Data Quality Rules in Data Integration

There’s no need to reiterate just how important data is for businesses everywhere. From seeing related advertisements of something you just searched for to getting offers such as free shipping or a cashback on your most frequent purchases; a lot is attributed to analytics derived from data captured at different places, in many ways.

In 2017, big data adoption was reported at 53%, which was 17% in 2015. Despite the increasing popularity of big data, over 84% of CEOs are reportedly concerned about the quality of data that they base their decisions on.

Data these days does not only appear in machine-readable tables; a substantial portion of it is hidden in emails, calls, and paperwork. Additionally, businesses using multiple isolated systems make it difficult to extract actionable insights from data. This is where data integration comes to the rescue.

But before we talk about data integration strategies, it is important to establish what are data quality rules and how are they achieved.

What Are Data Quality Rules?

Data in its raw form cannot be used. It needs to be cleansed and conditioned to eliminate errors, inaccuracies, duplicates, discrepancies, and anything else that distorts the analytics. Data quality rules grade the processed data which is further used for analytics.

Good quality of data translates into high-quality business insights that will help the C-Suite decide for the better of the company. According to research, businesses can lose up to 25% of their total revenue due to bad decisions made by using low-quality data for analysis.

Examples of Data Quality Rules and Dimensions

So how are data quality rules applied? How do businesses ensure high-quality data is fed into the system? There are six data quality dimensions that play an important role in this case. Each of these is illustrated further with data quality dimensions examples for greater clarity.

Completeness

In a world where everybody is short on time, completeness of data requires patience and diligence. Is the business able to collect all the relevant data pertaining to a subject? Or are they missing out on capturing non-critical items? This could be because there’s no standard format for data recording or because they need to save time.

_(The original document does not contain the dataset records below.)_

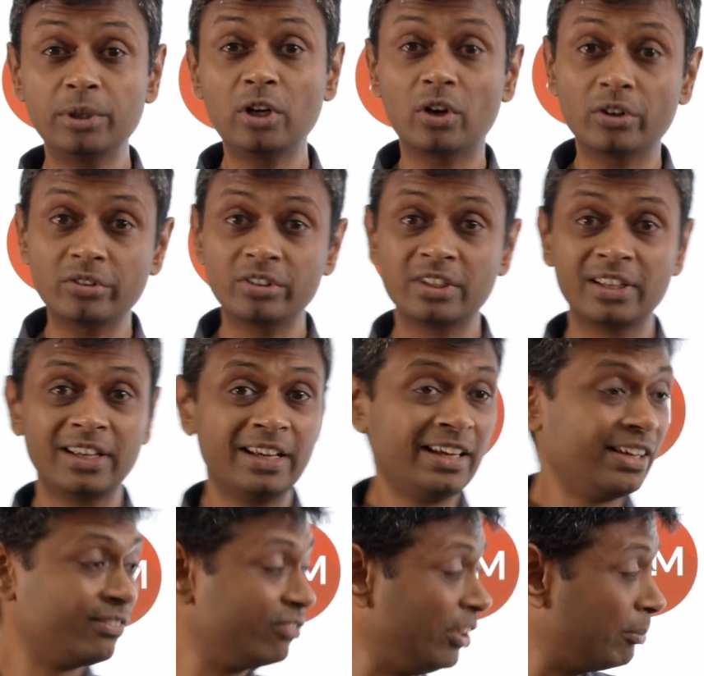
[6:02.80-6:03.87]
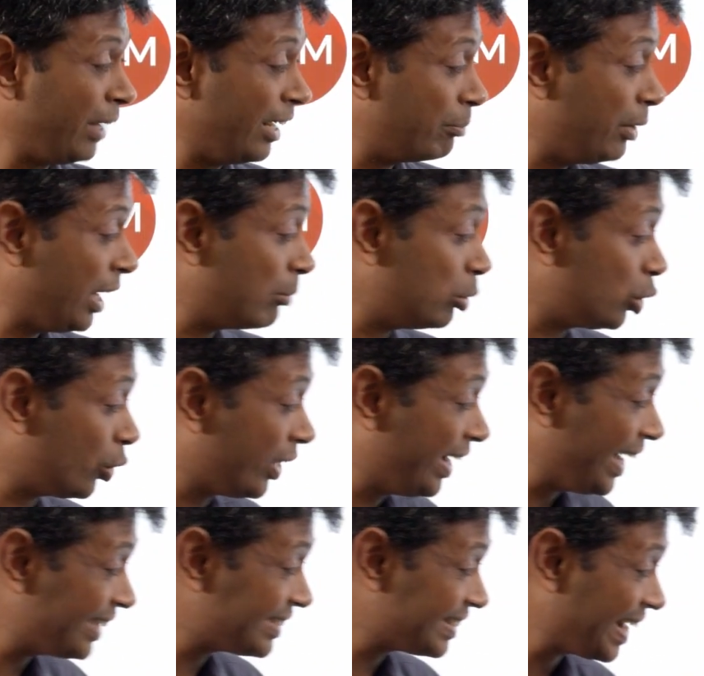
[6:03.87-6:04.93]
because we might be able to
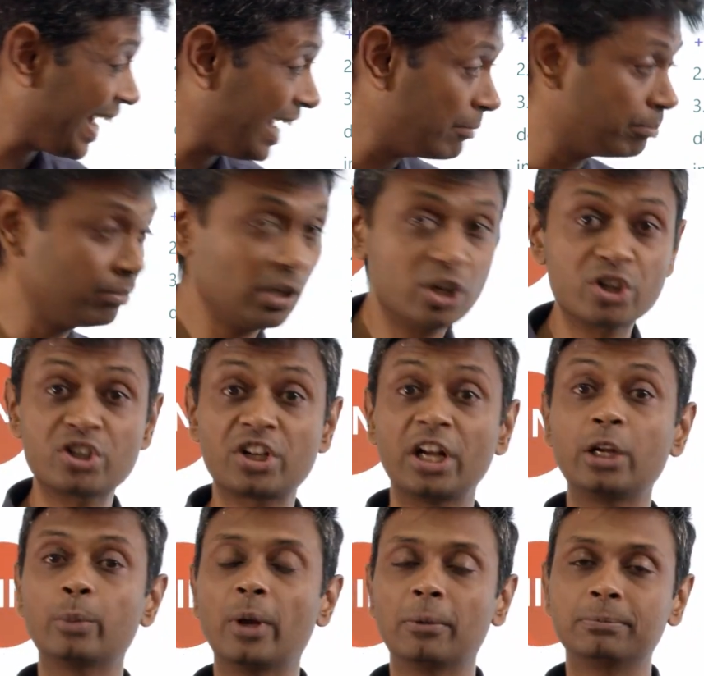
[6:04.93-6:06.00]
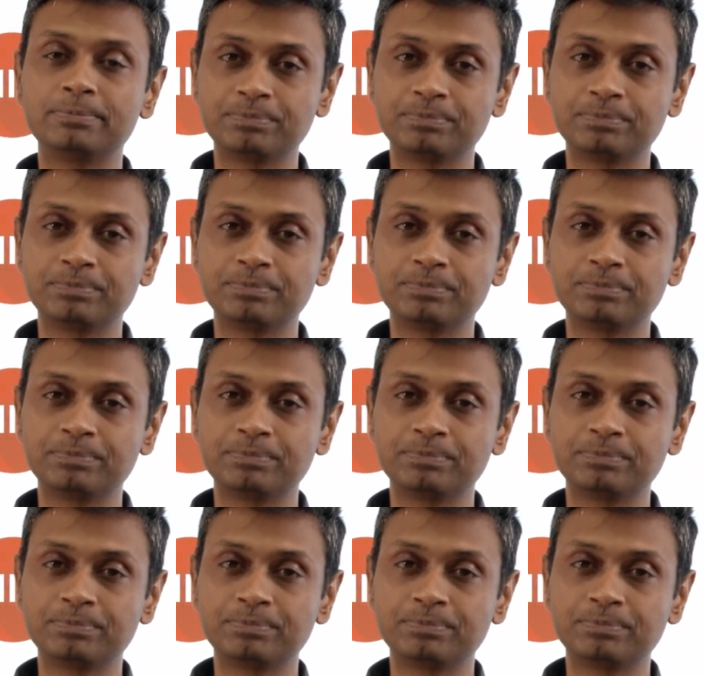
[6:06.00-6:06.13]
guess M straight away.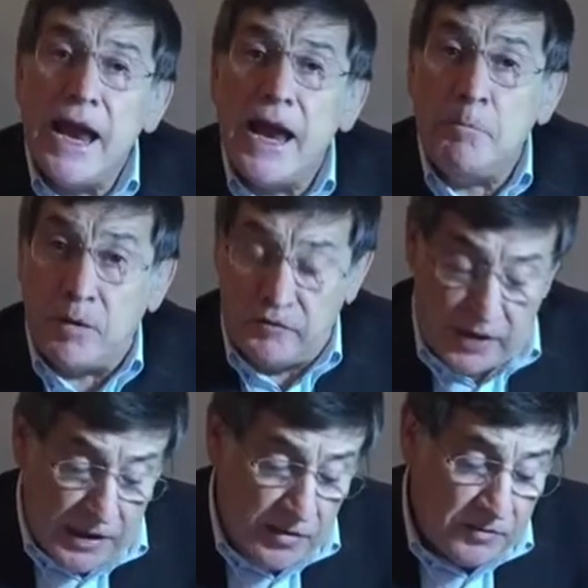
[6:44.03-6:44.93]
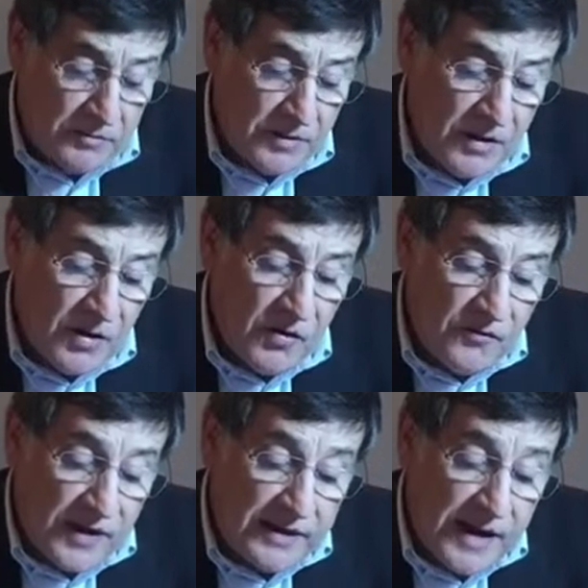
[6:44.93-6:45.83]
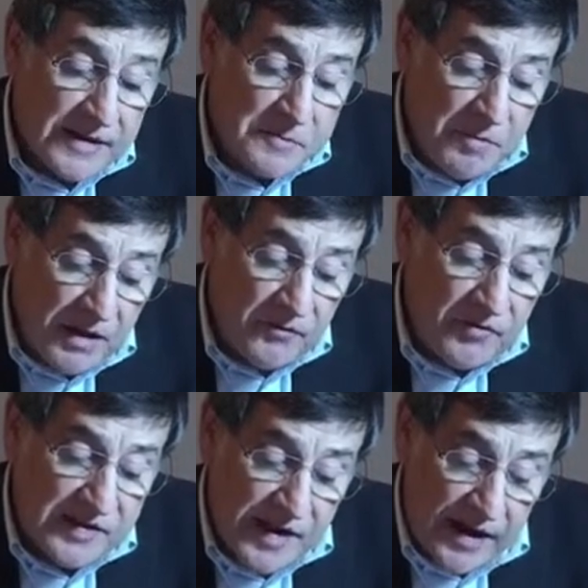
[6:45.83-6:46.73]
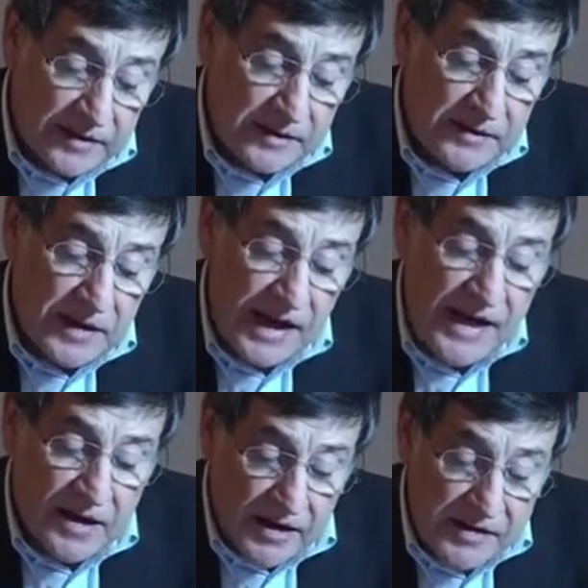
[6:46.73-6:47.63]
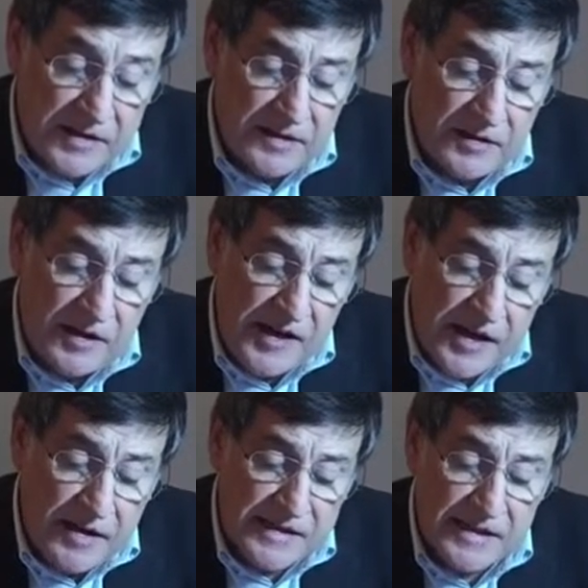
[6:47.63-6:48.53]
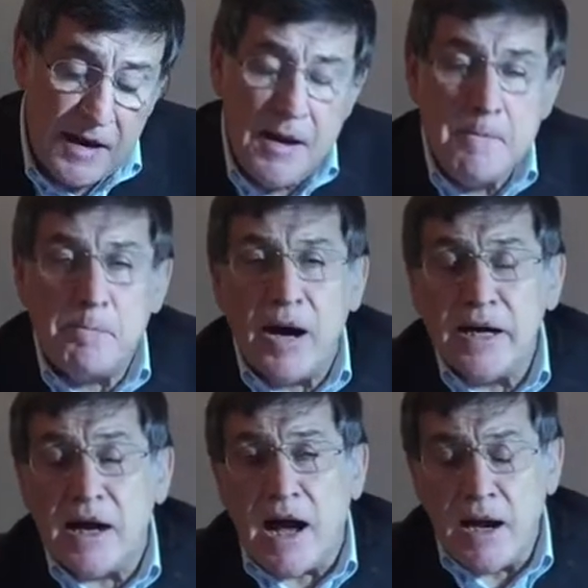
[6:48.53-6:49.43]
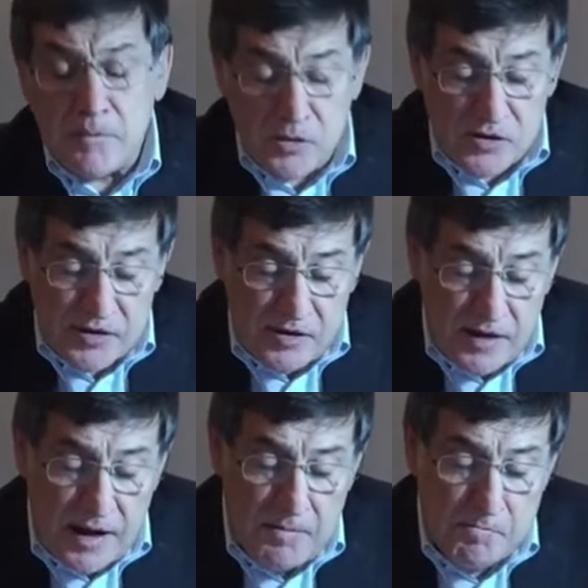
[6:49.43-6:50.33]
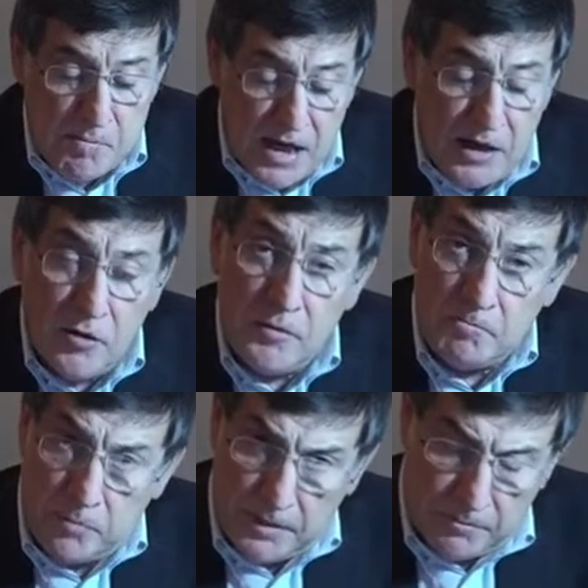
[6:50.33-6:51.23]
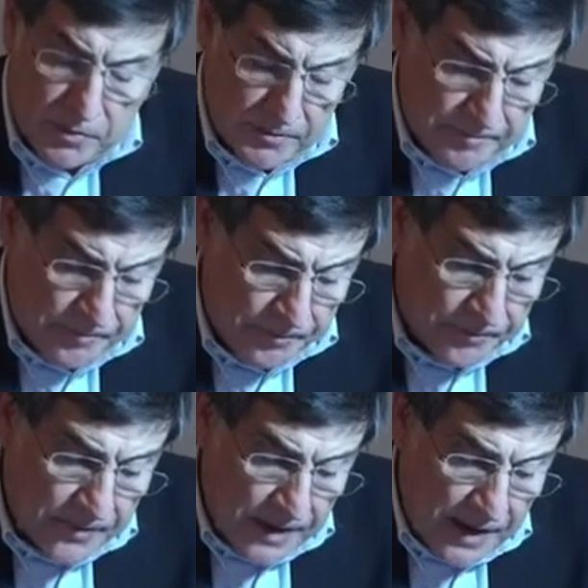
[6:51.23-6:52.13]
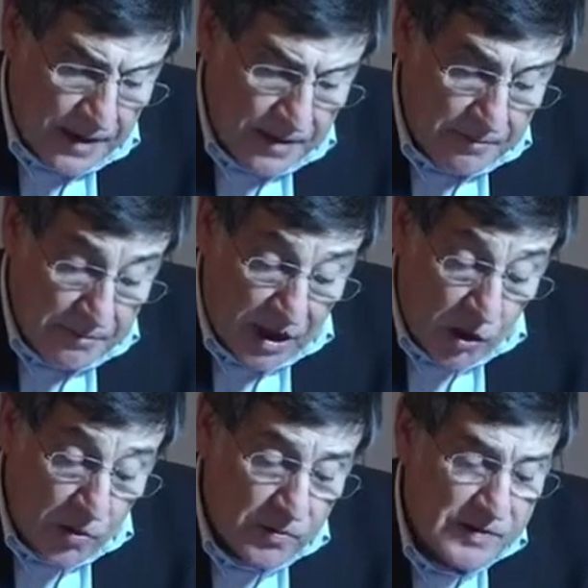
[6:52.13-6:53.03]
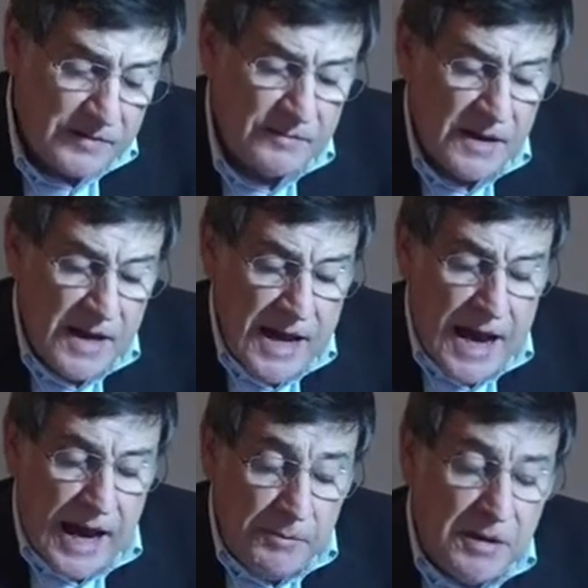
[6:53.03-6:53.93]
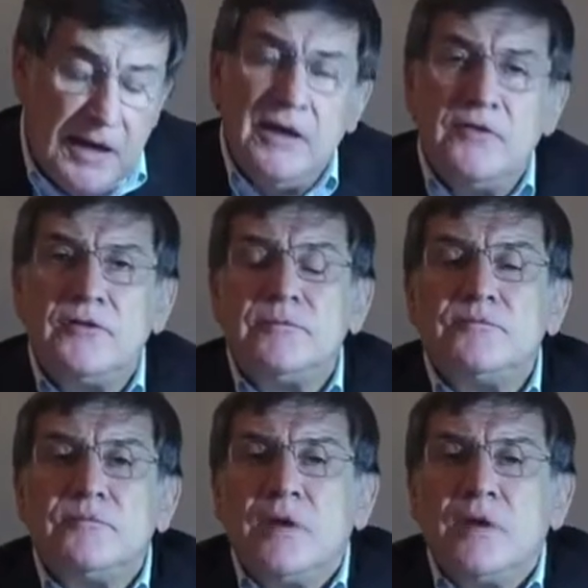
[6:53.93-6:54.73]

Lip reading: a pavilion that has been visited in recent years by almost 1 million people. Because I believe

For instance, when capturing an individual’s name: is it captured as first, middle, and last name or are any of these fields left blank? The extent to which a data set is complete (that is, all material attributes of the subject are appropriately captured and no blank values exist) contributes towards data quality, which in turn increases the reliability of analytics driven from it.

Uniqueness

If a data set contains duplicate information on the same business process, it will deviate the analysis. For instance, if a business is trying to measure popularity by quantifying the leads generated from emails and phone calls, there is a possibility that one customer exists in both sets. Using this data will exaggerate the actual measure. Therefore, a business analyst must identify such cases and eliminate them appropriately to give a realistic estimate of business popularity.

When analyzing data, it is important to club or eliminate duplicate data according to a unique identifier in order to make it truly representative of the reality.

Timeliness

These days, data is created at lightning speeds. At much the same rate, data tends to become obsolete as well. This dimension refers to whether the captured data still holds true for the subject(s).

In general, businesses market offerings to a specific segment. For instance, a company wants to launch a service specifically targeting singles, who allegedly are 60% of the population in a given region; timeliness of data will ensure their potential customer lists (based on which they decided to launch such a service in the first place) constitute of the intended demographics.

Imagine a situation where this business suddenly finds out more than half of their target market was wrongly classified due to old data and are no longer a part of their target market!

Validity

Does the value correspond to the attribute? Or does it say “London” in the field which was supposed to capture gender?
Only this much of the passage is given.